* [Action item]:
From the entries below, output the line with "[00:00:00.05]" and each following line up to and including the line with "[00:00:02.05]", exactly as written.

* [Data]:

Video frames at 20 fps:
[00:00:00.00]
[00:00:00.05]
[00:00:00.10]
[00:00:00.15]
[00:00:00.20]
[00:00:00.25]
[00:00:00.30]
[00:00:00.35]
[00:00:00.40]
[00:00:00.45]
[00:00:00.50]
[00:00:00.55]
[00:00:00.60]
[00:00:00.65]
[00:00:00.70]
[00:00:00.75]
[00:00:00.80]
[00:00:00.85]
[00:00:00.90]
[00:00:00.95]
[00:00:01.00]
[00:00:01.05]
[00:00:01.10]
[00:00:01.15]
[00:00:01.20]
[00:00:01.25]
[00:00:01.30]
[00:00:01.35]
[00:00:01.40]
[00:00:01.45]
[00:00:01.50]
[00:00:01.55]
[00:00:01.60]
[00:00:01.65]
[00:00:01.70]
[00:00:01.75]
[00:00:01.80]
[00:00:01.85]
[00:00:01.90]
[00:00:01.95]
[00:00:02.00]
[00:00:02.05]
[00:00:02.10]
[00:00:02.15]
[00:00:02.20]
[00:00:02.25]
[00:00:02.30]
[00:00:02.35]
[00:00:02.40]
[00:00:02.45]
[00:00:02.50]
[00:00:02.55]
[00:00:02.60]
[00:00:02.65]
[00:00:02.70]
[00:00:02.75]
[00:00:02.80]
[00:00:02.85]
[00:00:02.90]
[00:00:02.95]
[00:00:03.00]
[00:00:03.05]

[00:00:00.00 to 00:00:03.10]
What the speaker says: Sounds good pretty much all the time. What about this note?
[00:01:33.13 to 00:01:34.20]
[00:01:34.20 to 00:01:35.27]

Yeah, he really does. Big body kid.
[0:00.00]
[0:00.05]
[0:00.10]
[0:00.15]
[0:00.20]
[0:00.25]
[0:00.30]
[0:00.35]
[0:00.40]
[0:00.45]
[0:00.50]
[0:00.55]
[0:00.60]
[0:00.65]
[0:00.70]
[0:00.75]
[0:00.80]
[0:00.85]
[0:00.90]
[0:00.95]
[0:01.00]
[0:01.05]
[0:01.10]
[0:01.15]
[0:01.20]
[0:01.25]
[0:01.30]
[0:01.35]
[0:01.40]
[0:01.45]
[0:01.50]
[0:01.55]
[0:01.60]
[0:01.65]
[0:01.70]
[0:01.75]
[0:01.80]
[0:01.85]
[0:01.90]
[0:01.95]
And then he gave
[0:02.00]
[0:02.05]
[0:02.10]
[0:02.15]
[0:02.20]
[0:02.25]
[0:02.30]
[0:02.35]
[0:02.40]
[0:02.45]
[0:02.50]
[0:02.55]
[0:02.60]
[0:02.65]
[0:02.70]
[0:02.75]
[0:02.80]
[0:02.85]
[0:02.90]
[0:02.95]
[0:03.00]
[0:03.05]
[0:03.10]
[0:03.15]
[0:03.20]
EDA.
...
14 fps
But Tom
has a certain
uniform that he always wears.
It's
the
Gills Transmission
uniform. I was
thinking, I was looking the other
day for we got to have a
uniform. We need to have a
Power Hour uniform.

* [Task output]:
[00:00:00.05]
[00:00:00.10]
[00:00:00.15]
[00:00:00.20]
[00:00:00.25]
[00:00:00.30]
[00:00:00.35]
[00:00:00.40]
[00:00:00.45]
[00:00:00.50]
[00:00:00.55]
[00:00:00.60]
[00:00:00.65]
[00:00:00.70]
[00:00:00.75]
[00:00:00.80]
[00:00:00.85]
[00:00:00.90]
[00:00:00.95]
[00:00:01.00]
[00:00:01.05]
[00:00:01.10]
[00:00:01.15]
[00:00:01.20]
[00:00:01.25]
[00:00:01.30]
[00:00:01.35]
[00:00:01.40]
[00:00:01.45]
[00:00:01.50]
[00:00:01.55]
[00:00:01.60]
[00:00:01.65]
[00:00:01.70]
[00:00:01.75]
[00:00:01.80]
[00:00:01.85]
[00:00:01.90]
[00:00:01.95]
[00:00:02.00]
[00:00:02.05]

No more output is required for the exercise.